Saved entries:
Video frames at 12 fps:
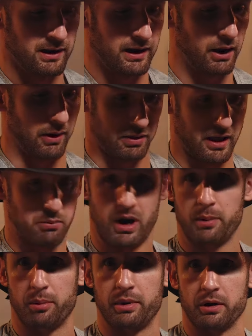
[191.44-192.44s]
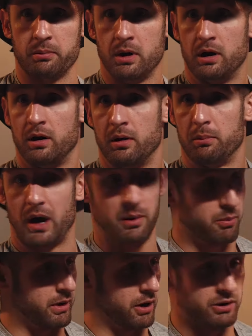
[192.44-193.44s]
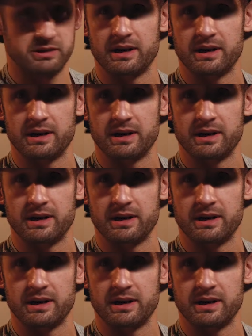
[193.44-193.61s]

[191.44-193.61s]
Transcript: Oh, and then mama bear. Mama bear is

» **WORK TO BE COMPLETED**: Please print each record above again exactly, but omit any pictures.

» **ANSWER FOR THIS EXERCISE**:
Video frames at 12 fps:
[191.44-192.44s]
[192.44-193.44s]
[193.44-193.61s]

[191.44-193.61s]
Transcript: Oh, and then mama bear. Mama bear is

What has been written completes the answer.